- Aim of the exercise -
Keep the images out and copy every entry below exactly.
[Supplied data]
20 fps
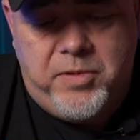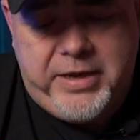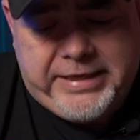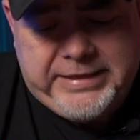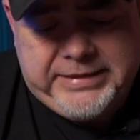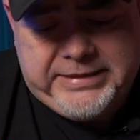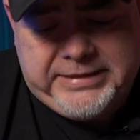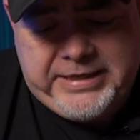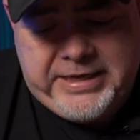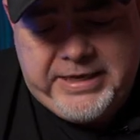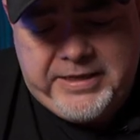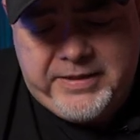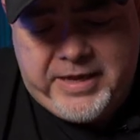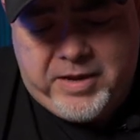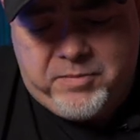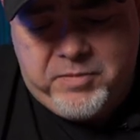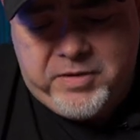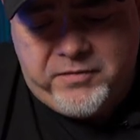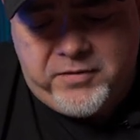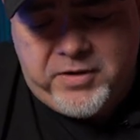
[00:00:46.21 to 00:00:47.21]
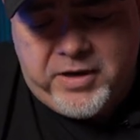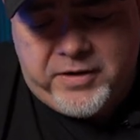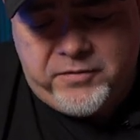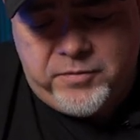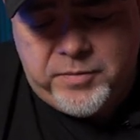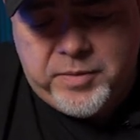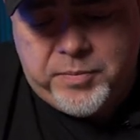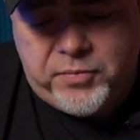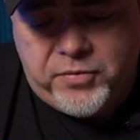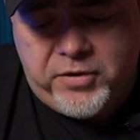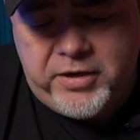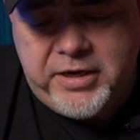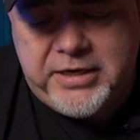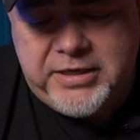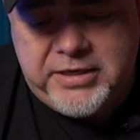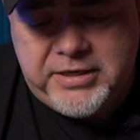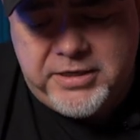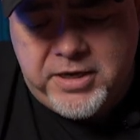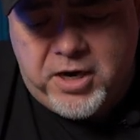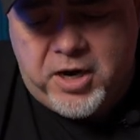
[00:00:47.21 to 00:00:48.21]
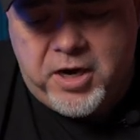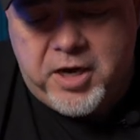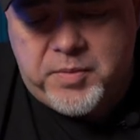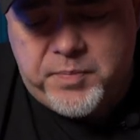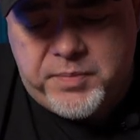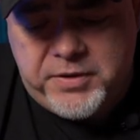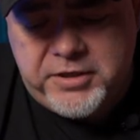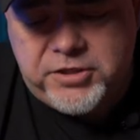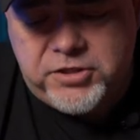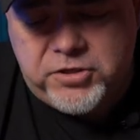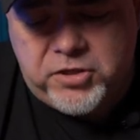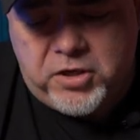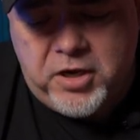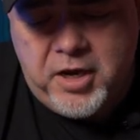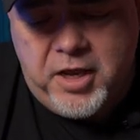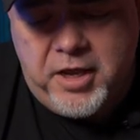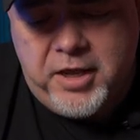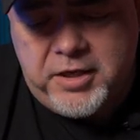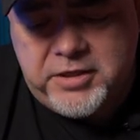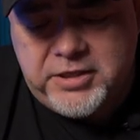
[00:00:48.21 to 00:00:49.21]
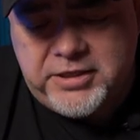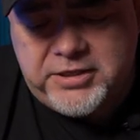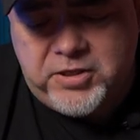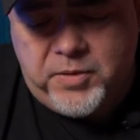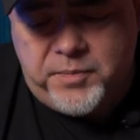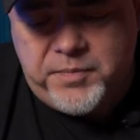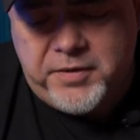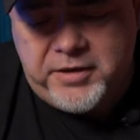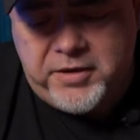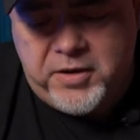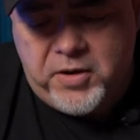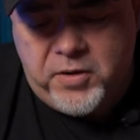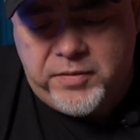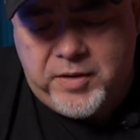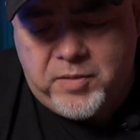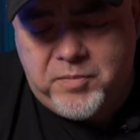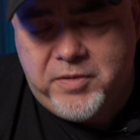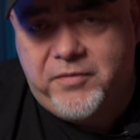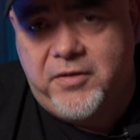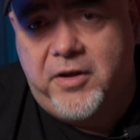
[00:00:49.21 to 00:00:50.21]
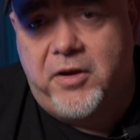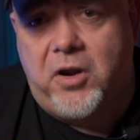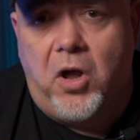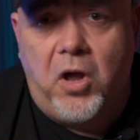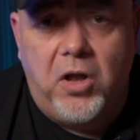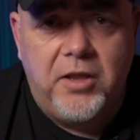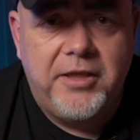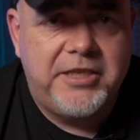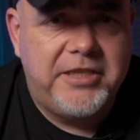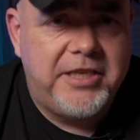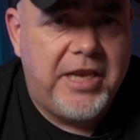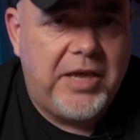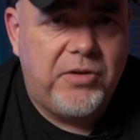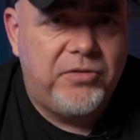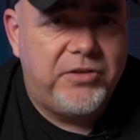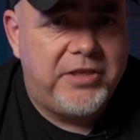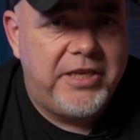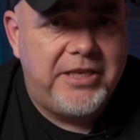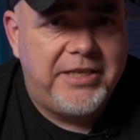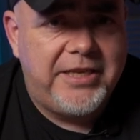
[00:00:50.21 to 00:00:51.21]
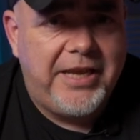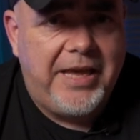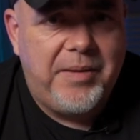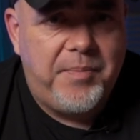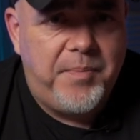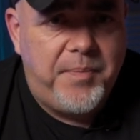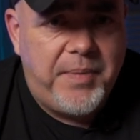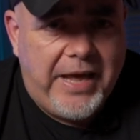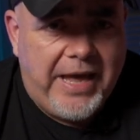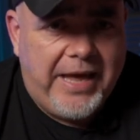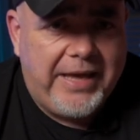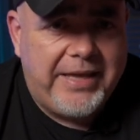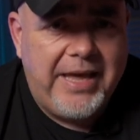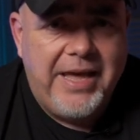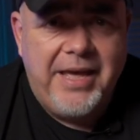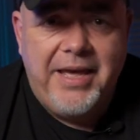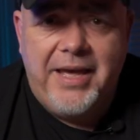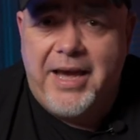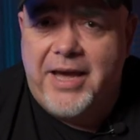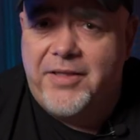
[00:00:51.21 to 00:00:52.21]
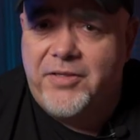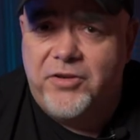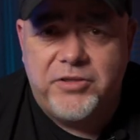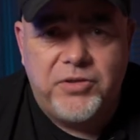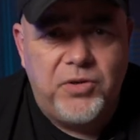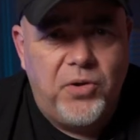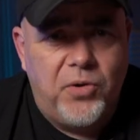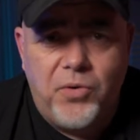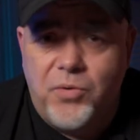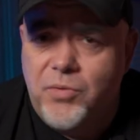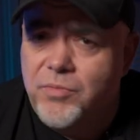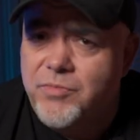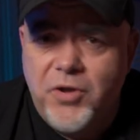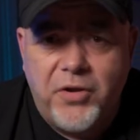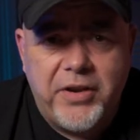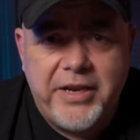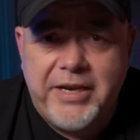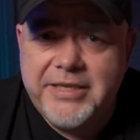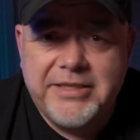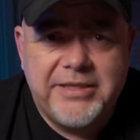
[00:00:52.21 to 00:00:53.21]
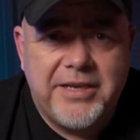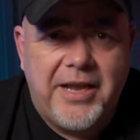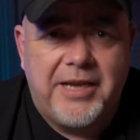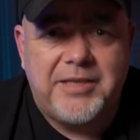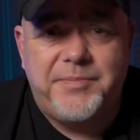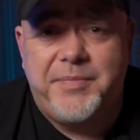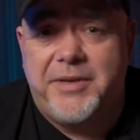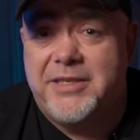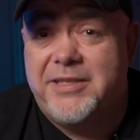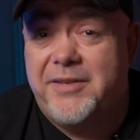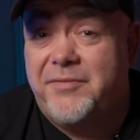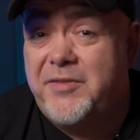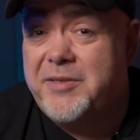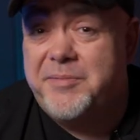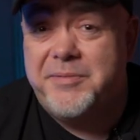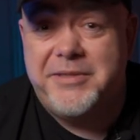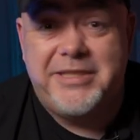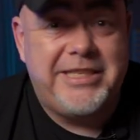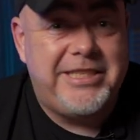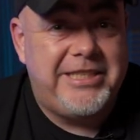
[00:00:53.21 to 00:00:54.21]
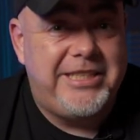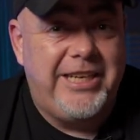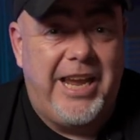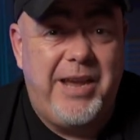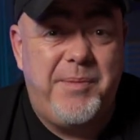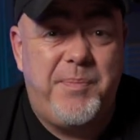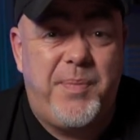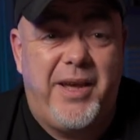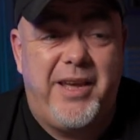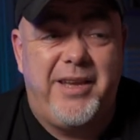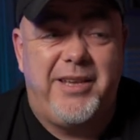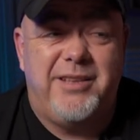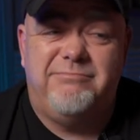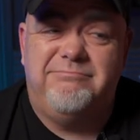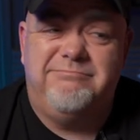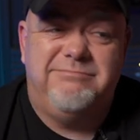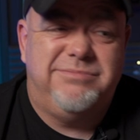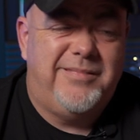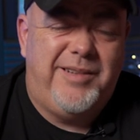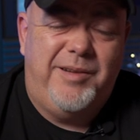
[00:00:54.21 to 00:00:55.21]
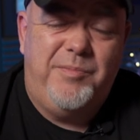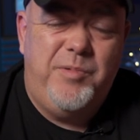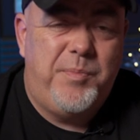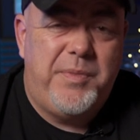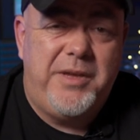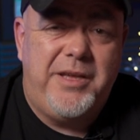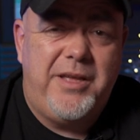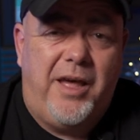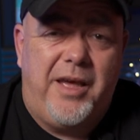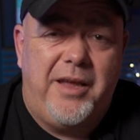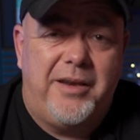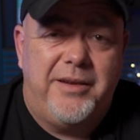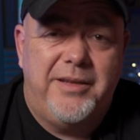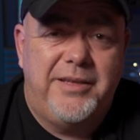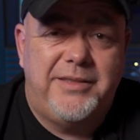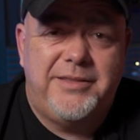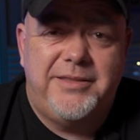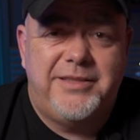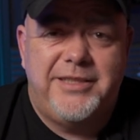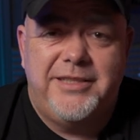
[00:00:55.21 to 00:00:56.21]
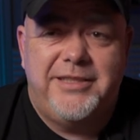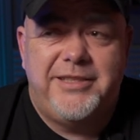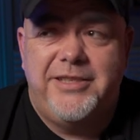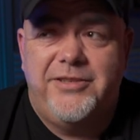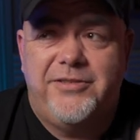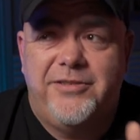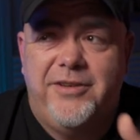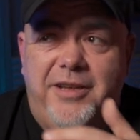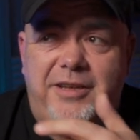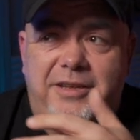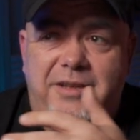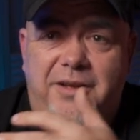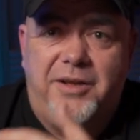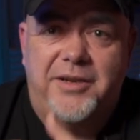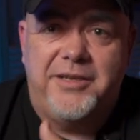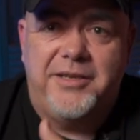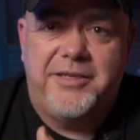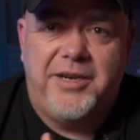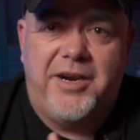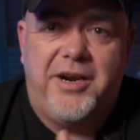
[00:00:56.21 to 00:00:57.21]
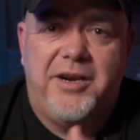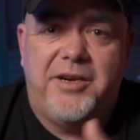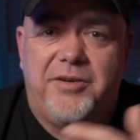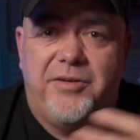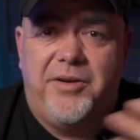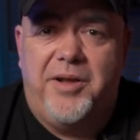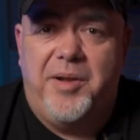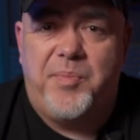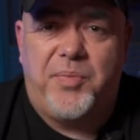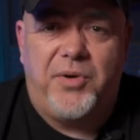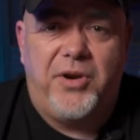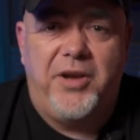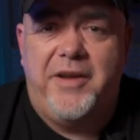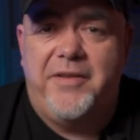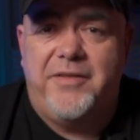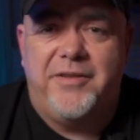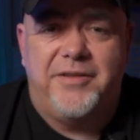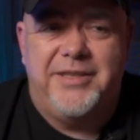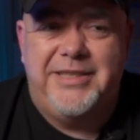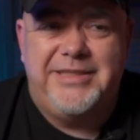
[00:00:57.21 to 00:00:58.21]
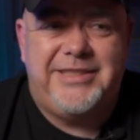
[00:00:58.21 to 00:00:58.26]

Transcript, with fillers: We can see that we've gone from a pretty dark picture to something now that we've got all the shadow detail back and there's no, nothing is lost because if this was a JPEG, it would be gone. It's, it's either like all dark or all brighter.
[/Supplied data]
- Result of the exercise -
20 fps
[00:00:46.21 to 00:00:47.21]
[00:00:47.21 to 00:00:48.21]
[00:00:48.21 to 00:00:49.21]
[00:00:49.21 to 00:00:50.21]
[00:00:50.21 to 00:00:51.21]
[00:00:51.21 to 00:00:52.21]
[00:00:52.21 to 00:00:53.21]
[00:00:53.21 to 00:00:54.21]
[00:00:54.21 to 00:00:55.21]
[00:00:55.21 to 00:00:56.21]
[00:00:56.21 to 00:00:57.21]
[00:00:57.21 to 00:00:58.21]
[00:00:58.21 to 00:00:58.26]

Transcript, with fillers: We can see that we've gone from a pretty dark picture to something now that we've got all the shadow detail back and there's no, nothing is lost because if this was a JPEG, it would be gone. It's, it's either like all dark or all brighter.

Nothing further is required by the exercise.